A Scotland Yard spokeswoman confirmed that when the first telephone warning was received, Mr Dunn sent four officers to close the station and turn commuters away. Three more telephone warnings relayed from Dublin and Belfast in the next 18 minutes, described as "vague" by Scotland Yard, made the task of finding the device "extremely difficult".

By 6.15 pm, 36 minutes after the first warning, 20 police officers were in the area and the Docklands Light Railway had been closed. Police were removing many of the vehicles outside the station.

Critically, office blocks and pubs on the Isle of Dogs were not completely cleared and this, said Scotland Yard, was because the bomb had not been located. For the next 45 minutes, police worked to clear the streets around South Quay station and divert pedestrians and traffic.

One eye witness caught up in the confusion of the evacuation indicated, however, that in the critical 90 minutes between the first telephone warning and the detonation of the bomb, the reaction of the police was "less than urgent".

At 6.57 p.m., four minutes before the explosion, Mr Zafar Sharif left his office in Beaufort Court on the Isle of Dogs. He was prevented from leaving the area by a police officer, who told him there was a bomb scare. But, Mr Sharif said "He didn't tell me I should get out of the area quickly, there wasn't any urgency in his voice."

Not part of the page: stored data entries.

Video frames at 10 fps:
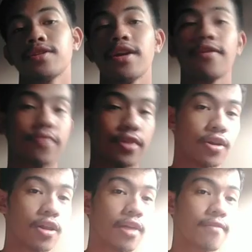good afternoon
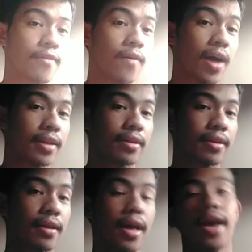all everyone,
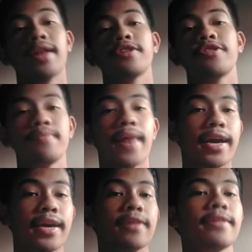and goodbye.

One local resident said she felt the emphasis of the police operation, while rightly focusing on the area where the bomb exploded, had failed "in some respects to safeguard everyone in the community".

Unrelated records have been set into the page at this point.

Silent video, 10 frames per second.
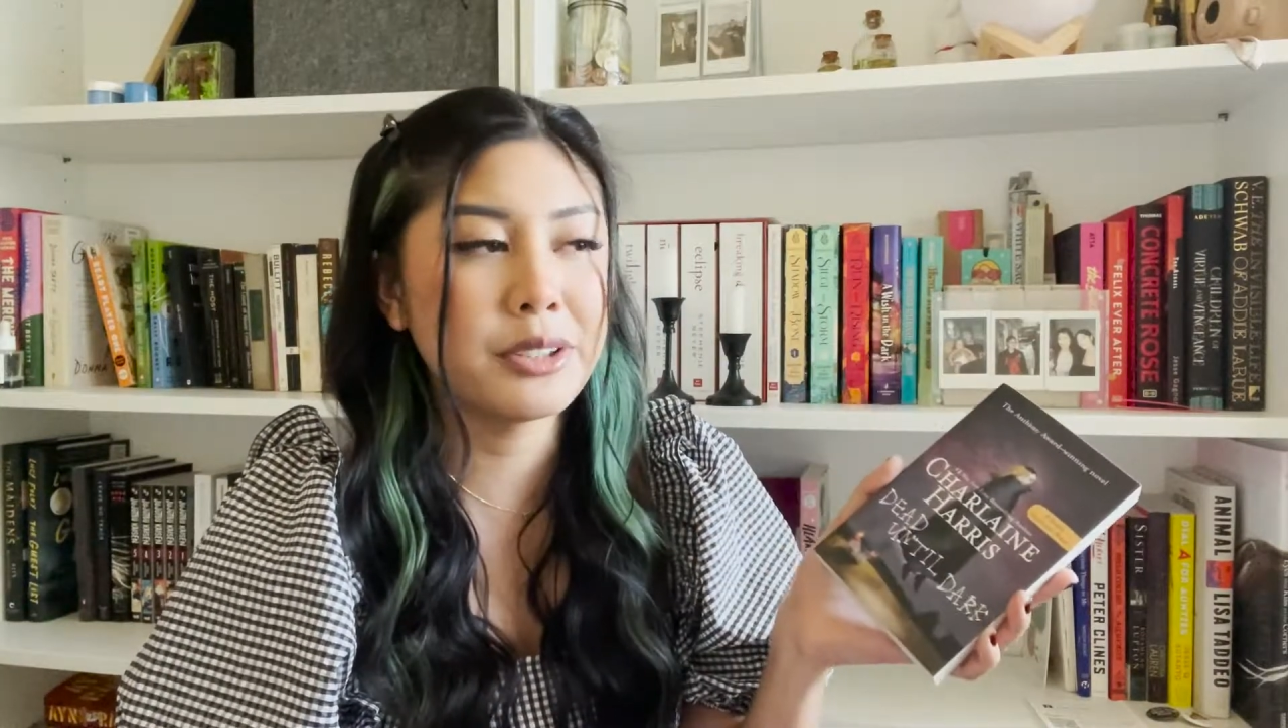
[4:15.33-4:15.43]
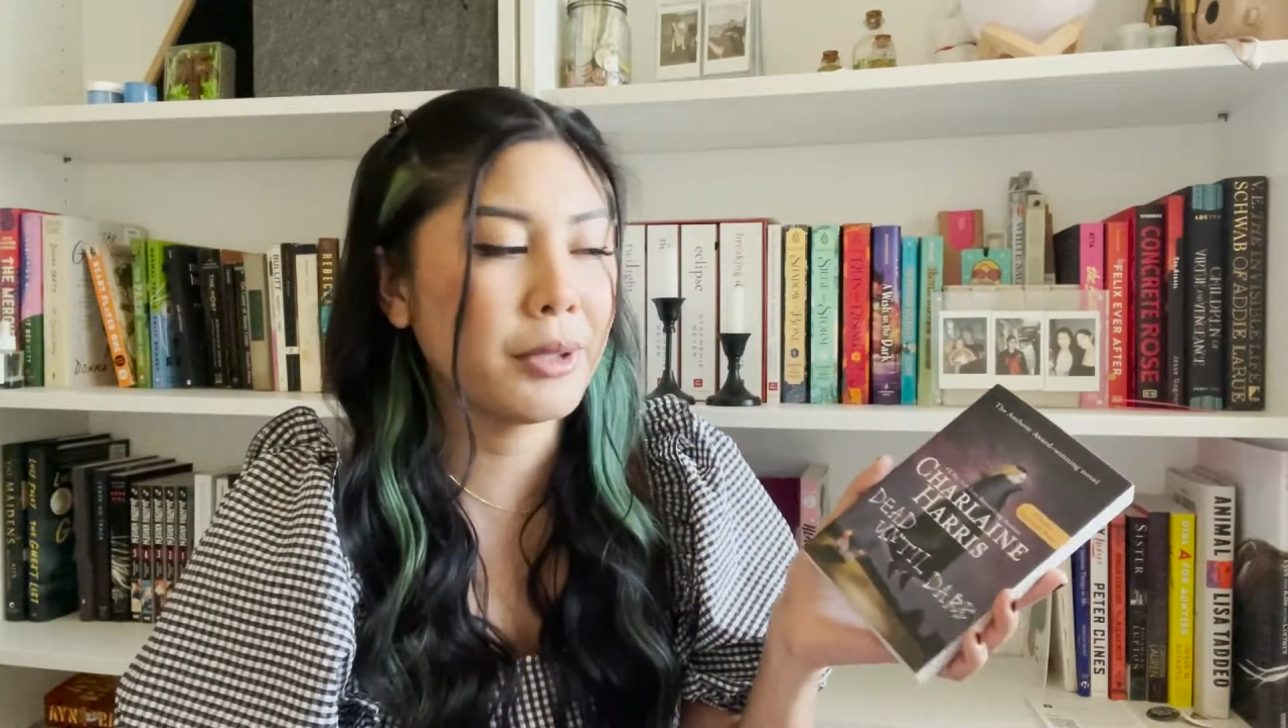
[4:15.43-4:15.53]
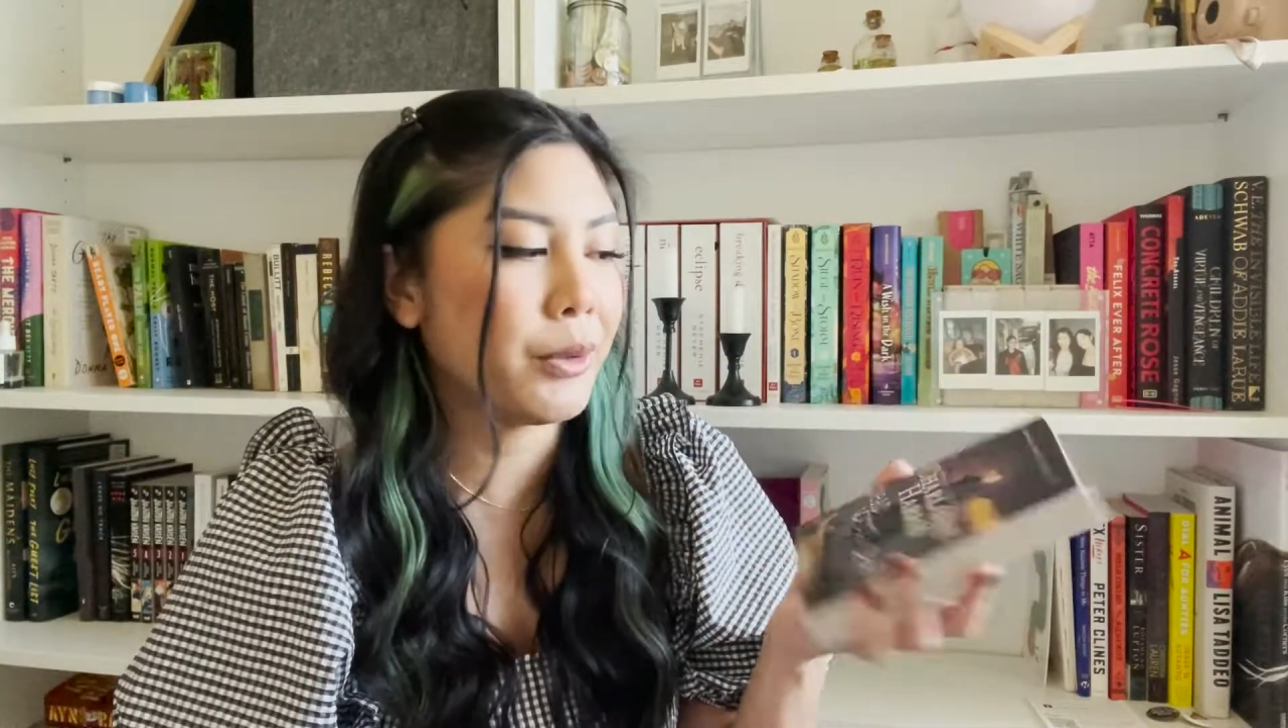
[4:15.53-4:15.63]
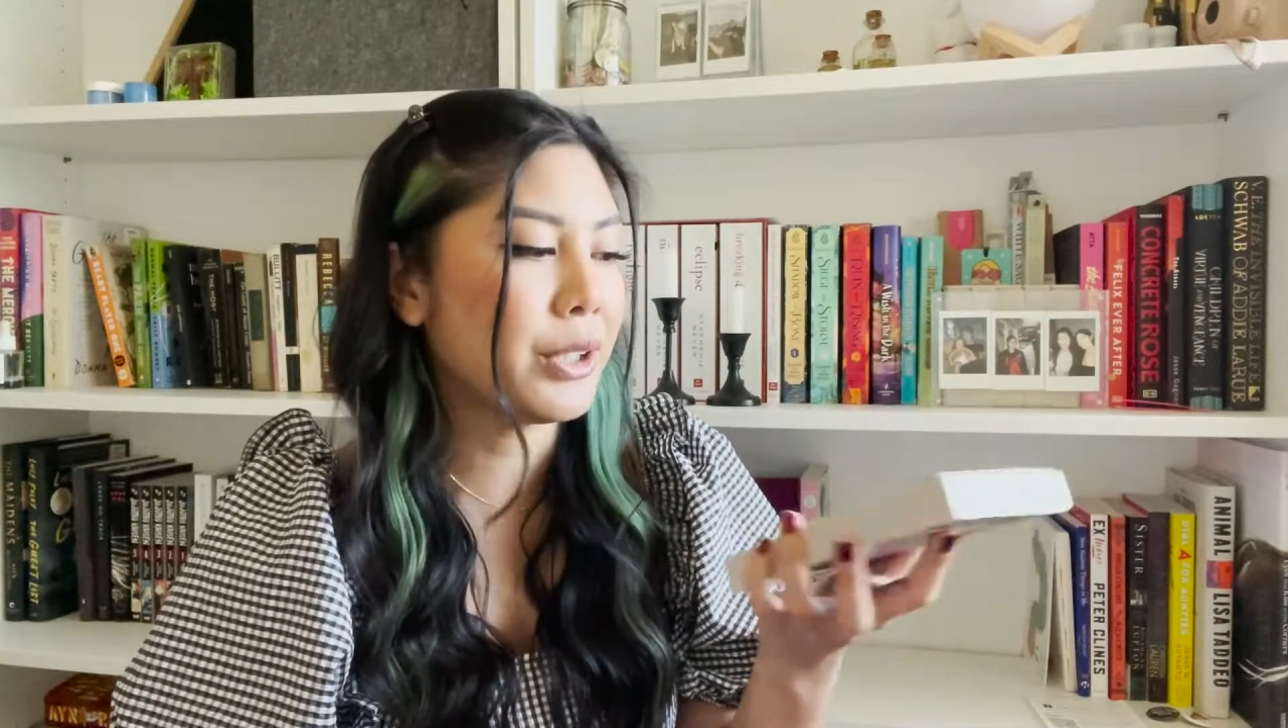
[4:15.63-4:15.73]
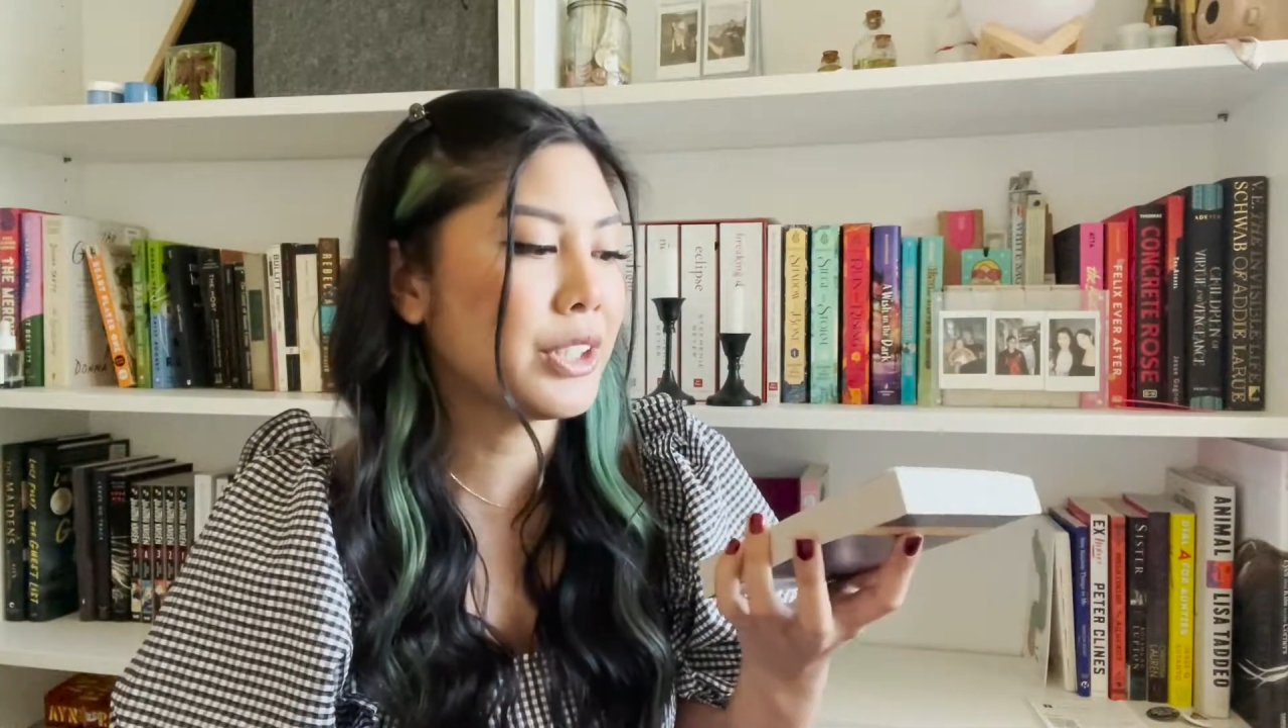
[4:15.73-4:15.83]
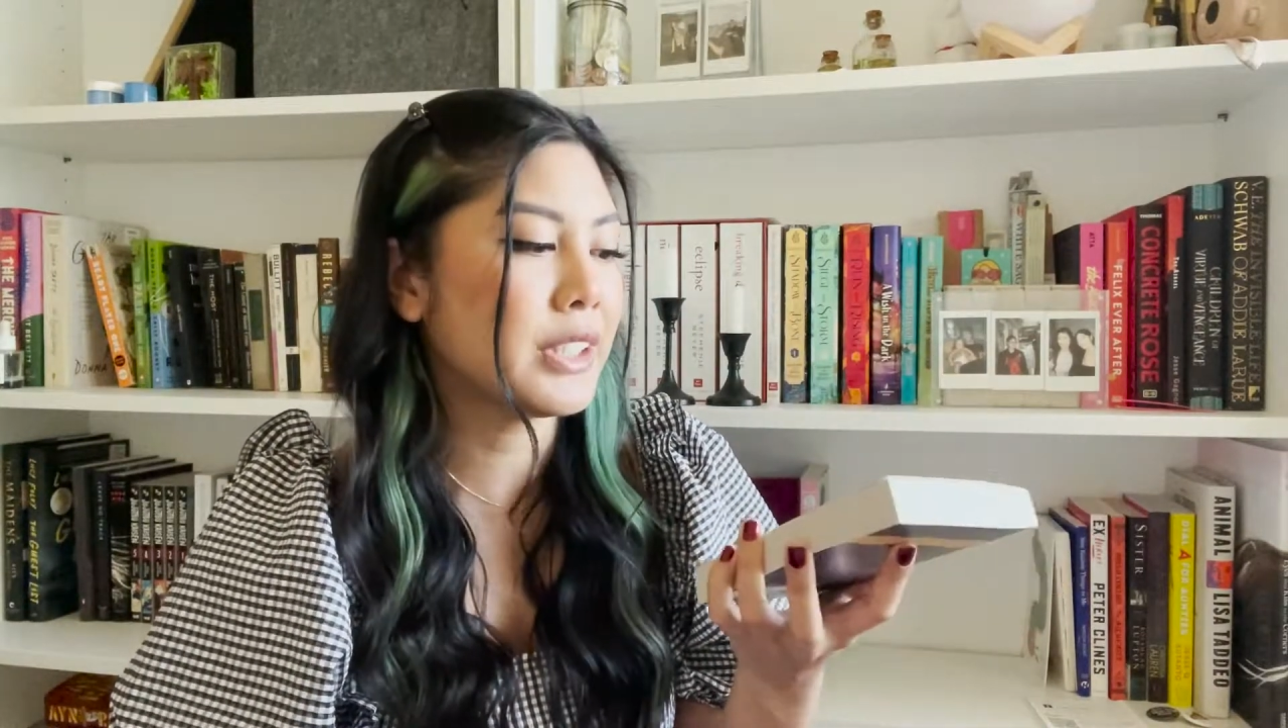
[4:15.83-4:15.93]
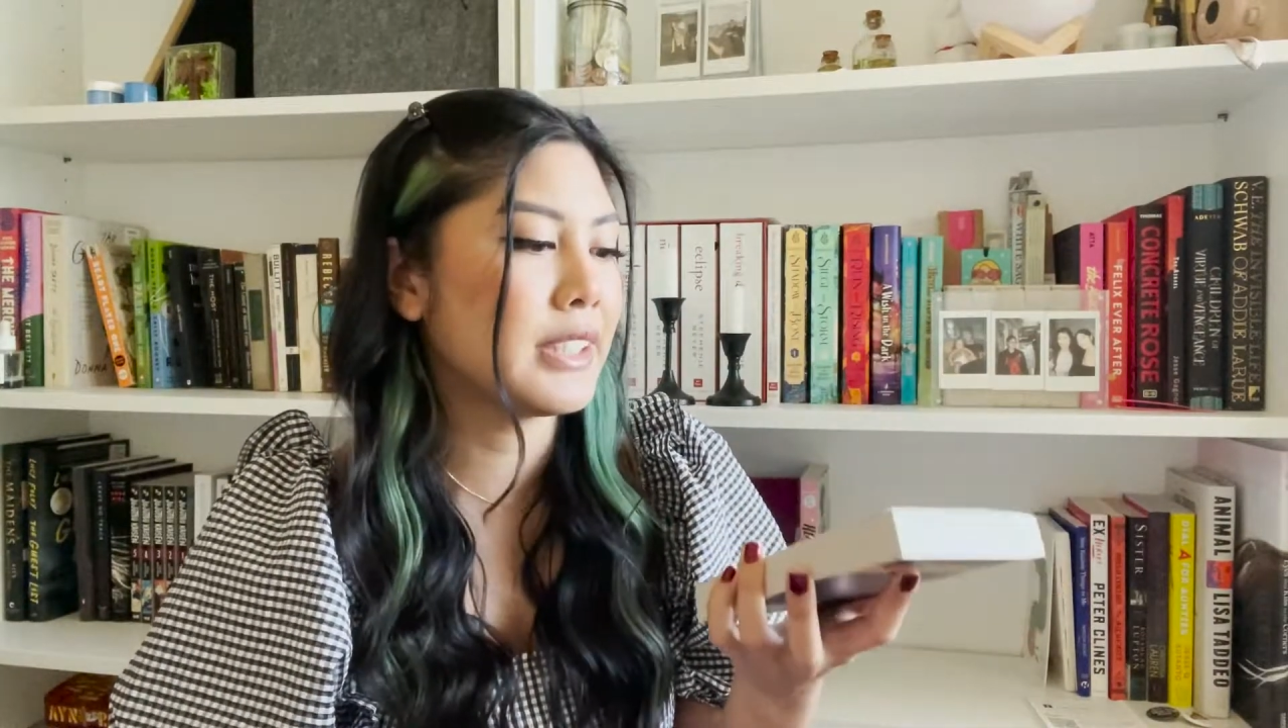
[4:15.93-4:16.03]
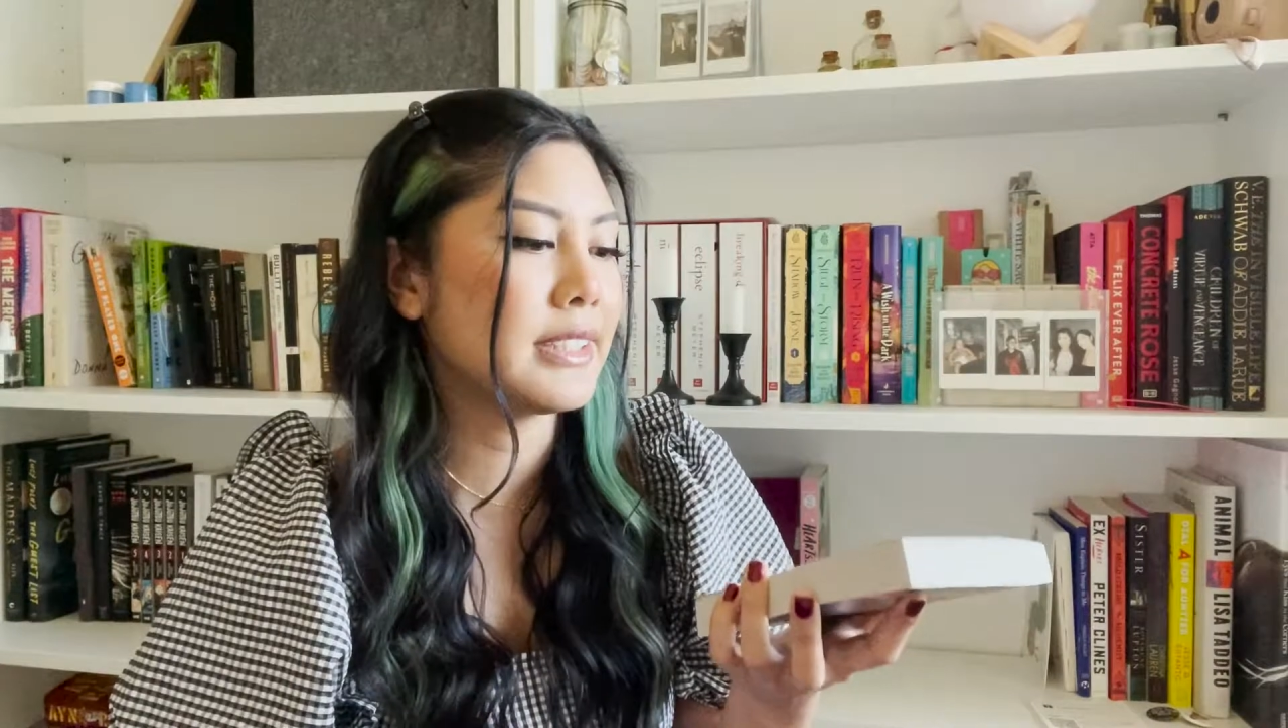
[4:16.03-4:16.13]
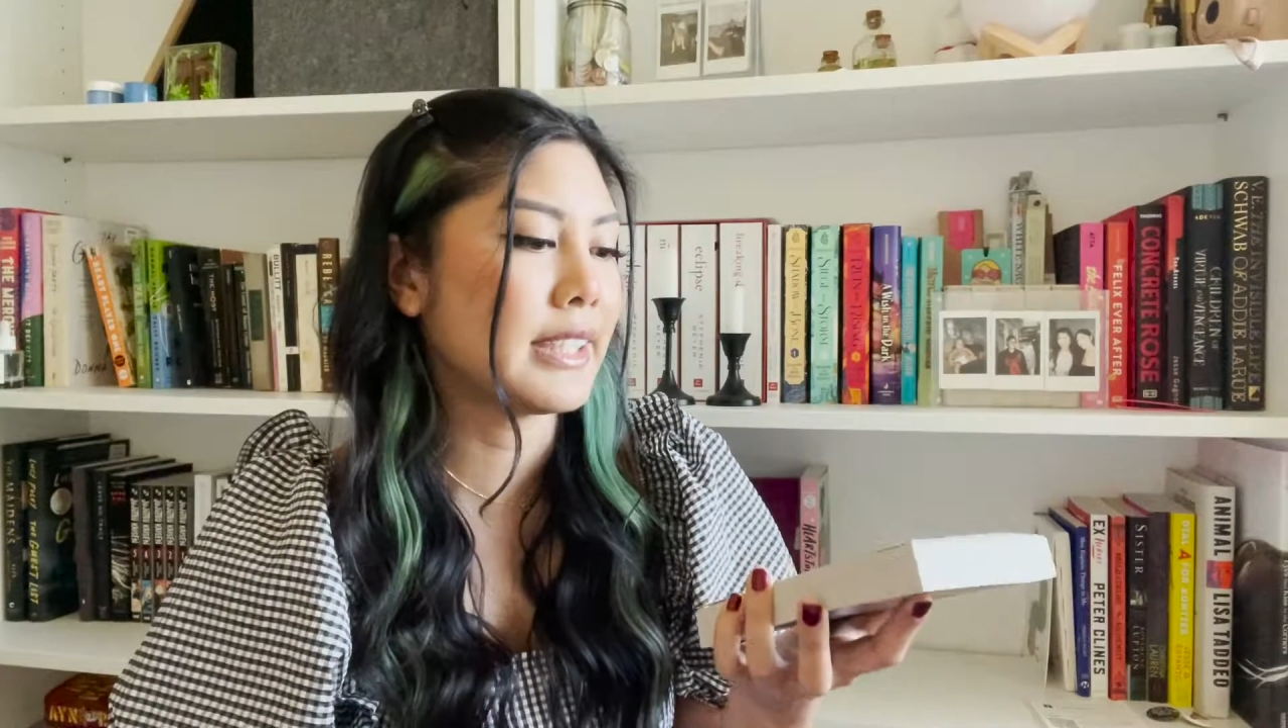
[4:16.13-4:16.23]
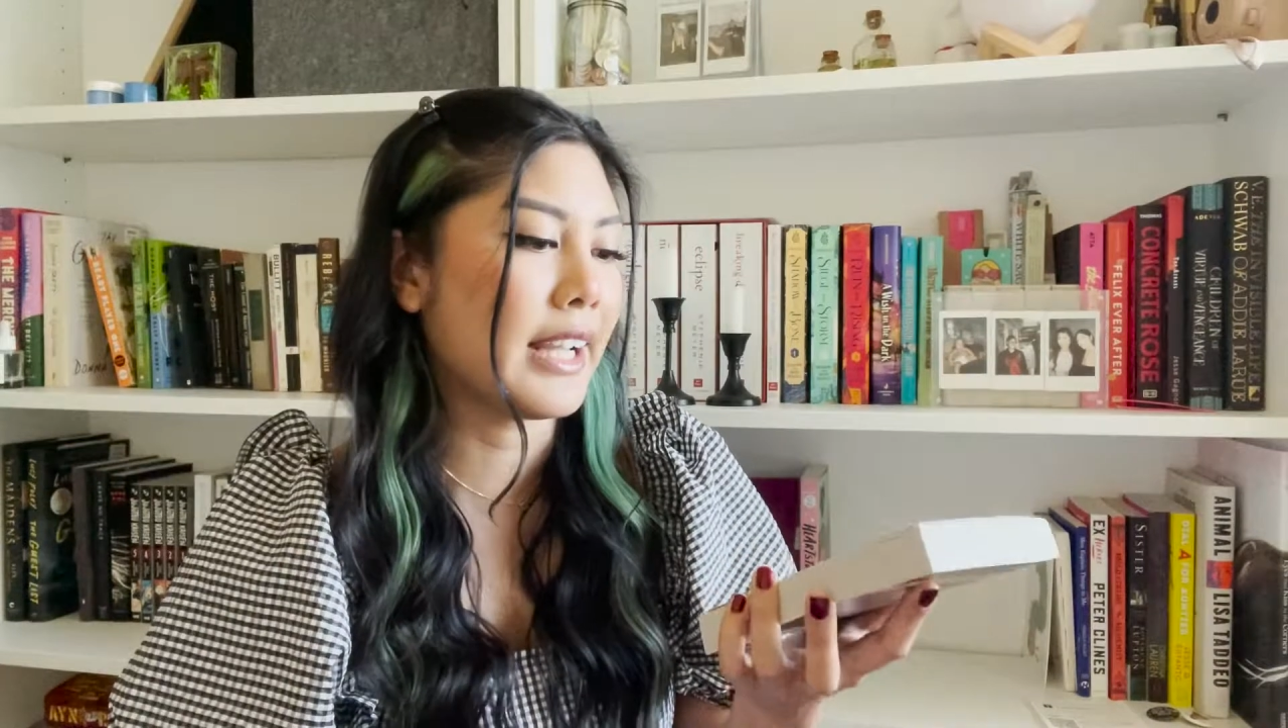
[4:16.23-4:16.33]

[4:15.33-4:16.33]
my wish list,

The final stage of the police operation came at 6.59 p.m., when Police Constable Roger de Graaf located a flat backed blue lorry parked outside South Quay Plaza. After checking the registration number and its position beside South Quay station, he decided it did contain a bomb and set about evacuating office blocks. At 7.01 p.m. the lorry bomb exploded, killing two young men and causing damage costing up to £100 million.